▸ **TRY IT**
Could you print the listing again exactly, omitting the pictures?

Segment Start: DATA FOR REVIEW

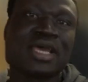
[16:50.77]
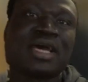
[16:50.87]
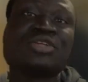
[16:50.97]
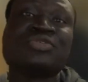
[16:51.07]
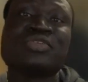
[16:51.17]
I
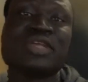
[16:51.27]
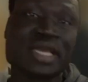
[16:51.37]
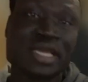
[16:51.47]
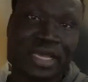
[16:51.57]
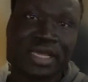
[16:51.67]
had to flee
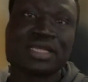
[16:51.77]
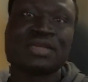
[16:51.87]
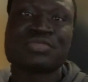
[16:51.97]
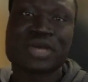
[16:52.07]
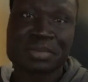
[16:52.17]
again
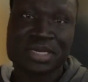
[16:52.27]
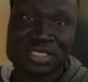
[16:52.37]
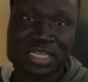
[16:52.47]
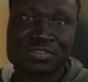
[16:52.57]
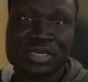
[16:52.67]
and find
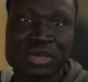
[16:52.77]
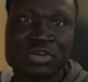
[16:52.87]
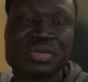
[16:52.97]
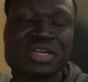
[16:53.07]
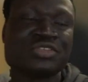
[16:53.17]
myself in
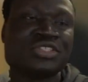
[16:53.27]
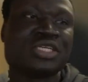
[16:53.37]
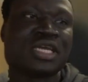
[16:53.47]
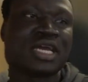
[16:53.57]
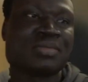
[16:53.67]
Kakuma
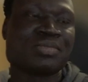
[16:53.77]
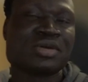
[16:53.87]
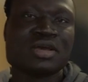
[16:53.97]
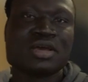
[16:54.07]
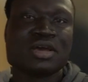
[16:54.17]
refugee camp,
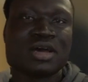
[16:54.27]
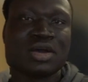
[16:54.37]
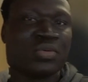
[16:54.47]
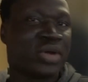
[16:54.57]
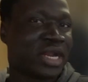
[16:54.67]

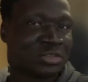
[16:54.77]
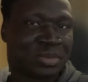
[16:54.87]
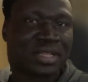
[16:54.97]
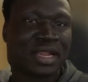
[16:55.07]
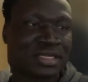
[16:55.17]
where I
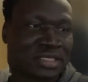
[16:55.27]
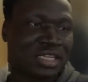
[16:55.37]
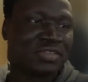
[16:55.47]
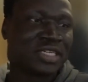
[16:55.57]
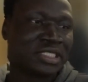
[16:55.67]
spent the last
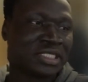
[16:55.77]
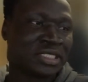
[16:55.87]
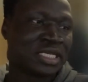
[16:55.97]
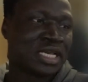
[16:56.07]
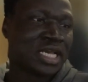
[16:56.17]
11
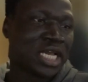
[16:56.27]
years.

Segment End: DATA FOR REVIEW

▸ **COMPLETED TASK**
[16:50.77]
[16:50.87]
[16:50.97]
[16:51.07]
[16:51.17]
I
[16:51.27]
[16:51.37]
[16:51.47]
[16:51.57]
[16:51.67]
had to flee
[16:51.77]
[16:51.87]
[16:51.97]
[16:52.07]
[16:52.17]
again
[16:52.27]
[16:52.37]
[16:52.47]
[16:52.57]
[16:52.67]
and find
[16:52.77]
[16:52.87]
[16:52.97]
[16:53.07]
[16:53.17]
myself in
[16:53.27]
[16:53.37]
[16:53.47]
[16:53.57]
[16:53.67]
Kakuma
[16:53.77]
[16:53.87]
[16:53.97]
[16:54.07]
[16:54.17]
refugee camp,
[16:54.27]
[16:54.37]
[16:54.47]
[16:54.57]
[16:54.67]

[16:54.77]
[16:54.87]
[16:54.97]
[16:55.07]
[16:55.17]
where I
[16:55.27]
[16:55.37]
[16:55.47]
[16:55.57]
[16:55.67]
spent the last
[16:55.77]
[16:55.87]
[16:55.97]
[16:56.07]
[16:56.17]
11
[16:56.27]
years.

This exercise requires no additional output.